From the first line to the last, write out the records exactly, leaving the pictures behind.

┄┄┄┄┄┄

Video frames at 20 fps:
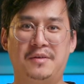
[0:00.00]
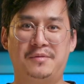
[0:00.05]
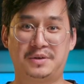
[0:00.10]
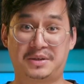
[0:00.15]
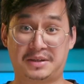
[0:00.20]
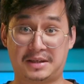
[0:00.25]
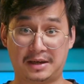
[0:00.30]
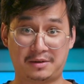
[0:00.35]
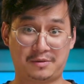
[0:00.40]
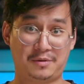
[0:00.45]
if you
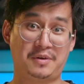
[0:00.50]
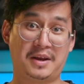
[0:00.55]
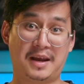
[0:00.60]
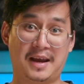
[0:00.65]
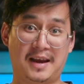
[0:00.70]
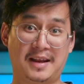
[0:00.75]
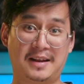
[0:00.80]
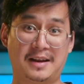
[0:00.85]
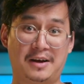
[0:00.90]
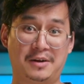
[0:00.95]
stick to the
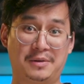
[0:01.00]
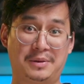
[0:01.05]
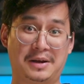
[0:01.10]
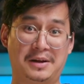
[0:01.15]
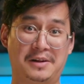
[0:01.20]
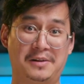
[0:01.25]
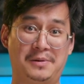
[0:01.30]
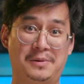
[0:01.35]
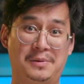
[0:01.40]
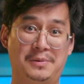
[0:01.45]
end, I'll
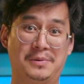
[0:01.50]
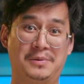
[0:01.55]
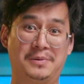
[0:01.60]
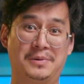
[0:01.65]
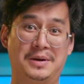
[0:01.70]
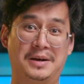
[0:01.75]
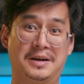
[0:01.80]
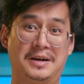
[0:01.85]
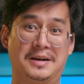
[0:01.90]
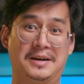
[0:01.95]
tell
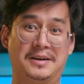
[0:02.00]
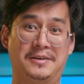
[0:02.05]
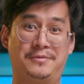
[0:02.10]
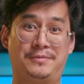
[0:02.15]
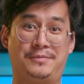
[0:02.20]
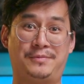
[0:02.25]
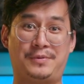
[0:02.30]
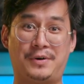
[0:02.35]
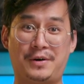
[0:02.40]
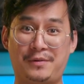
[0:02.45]
you a
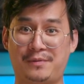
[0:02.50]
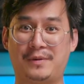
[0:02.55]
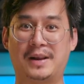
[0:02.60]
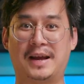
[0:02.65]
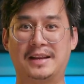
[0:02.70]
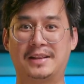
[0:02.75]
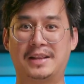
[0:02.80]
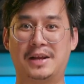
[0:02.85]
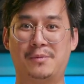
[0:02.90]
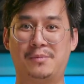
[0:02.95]
4th
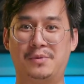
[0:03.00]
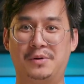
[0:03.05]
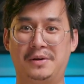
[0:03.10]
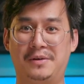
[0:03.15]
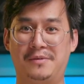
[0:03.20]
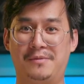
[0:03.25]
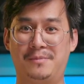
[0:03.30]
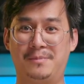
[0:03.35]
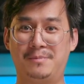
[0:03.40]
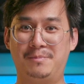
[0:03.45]
light that will
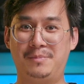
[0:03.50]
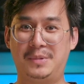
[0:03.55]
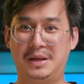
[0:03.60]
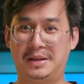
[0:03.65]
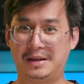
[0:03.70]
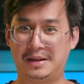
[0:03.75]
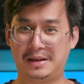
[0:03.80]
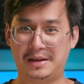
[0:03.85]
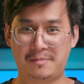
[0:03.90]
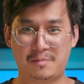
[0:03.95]

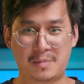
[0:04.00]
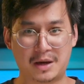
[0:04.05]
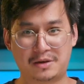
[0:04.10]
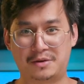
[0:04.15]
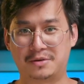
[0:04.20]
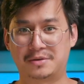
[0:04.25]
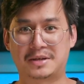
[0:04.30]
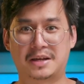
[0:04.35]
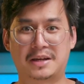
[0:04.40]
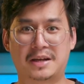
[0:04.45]
immediately make
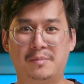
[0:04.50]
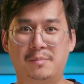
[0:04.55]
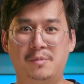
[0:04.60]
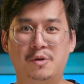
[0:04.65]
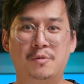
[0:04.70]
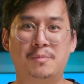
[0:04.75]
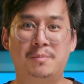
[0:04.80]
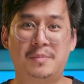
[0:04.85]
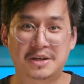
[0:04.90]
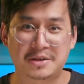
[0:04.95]
your setup
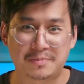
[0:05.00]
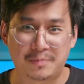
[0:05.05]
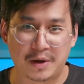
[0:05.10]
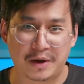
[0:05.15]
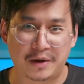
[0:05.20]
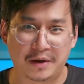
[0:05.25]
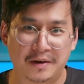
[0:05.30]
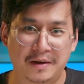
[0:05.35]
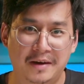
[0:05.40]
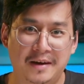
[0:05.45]
look much
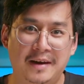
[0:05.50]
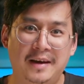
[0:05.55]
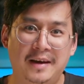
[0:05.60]
better.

┄┄┄┄┄┄

### Expected answer
Video frames at 20 fps:
[0:00.00]
[0:00.05]
[0:00.10]
[0:00.15]
[0:00.20]
[0:00.25]
[0:00.30]
[0:00.35]
[0:00.40]
[0:00.45]
if you
[0:00.50]
[0:00.55]
[0:00.60]
[0:00.65]
[0:00.70]
[0:00.75]
[0:00.80]
[0:00.85]
[0:00.90]
[0:00.95]
stick to the
[0:01.00]
[0:01.05]
[0:01.10]
[0:01.15]
[0:01.20]
[0:01.25]
[0:01.30]
[0:01.35]
[0:01.40]
[0:01.45]
end, I'll
[0:01.50]
[0:01.55]
[0:01.60]
[0:01.65]
[0:01.70]
[0:01.75]
[0:01.80]
[0:01.85]
[0:01.90]
[0:01.95]
tell
[0:02.00]
[0:02.05]
[0:02.10]
[0:02.15]
[0:02.20]
[0:02.25]
[0:02.30]
[0:02.35]
[0:02.40]
[0:02.45]
you a
[0:02.50]
[0:02.55]
[0:02.60]
[0:02.65]
[0:02.70]
[0:02.75]
[0:02.80]
[0:02.85]
[0:02.90]
[0:02.95]
4th
[0:03.00]
[0:03.05]
[0:03.10]
[0:03.15]
[0:03.20]
[0:03.25]
[0:03.30]
[0:03.35]
[0:03.40]
[0:03.45]
light that will
[0:03.50]
[0:03.55]
[0:03.60]
[0:03.65]
[0:03.70]
[0:03.75]
[0:03.80]
[0:03.85]
[0:03.90]
[0:03.95]

[0:04.00]
[0:04.05]
[0:04.10]
[0:04.15]
[0:04.20]
[0:04.25]
[0:04.30]
[0:04.35]
[0:04.40]
[0:04.45]
immediately make
[0:04.50]
[0:04.55]
[0:04.60]
[0:04.65]
[0:04.70]
[0:04.75]
[0:04.80]
[0:04.85]
[0:04.90]
[0:04.95]
your setup
[0:05.00]
[0:05.05]
[0:05.10]
[0:05.15]
[0:05.20]
[0:05.25]
[0:05.30]
[0:05.35]
[0:05.40]
[0:05.45]
look much
[0:05.50]
[0:05.55]
[0:05.60]
better.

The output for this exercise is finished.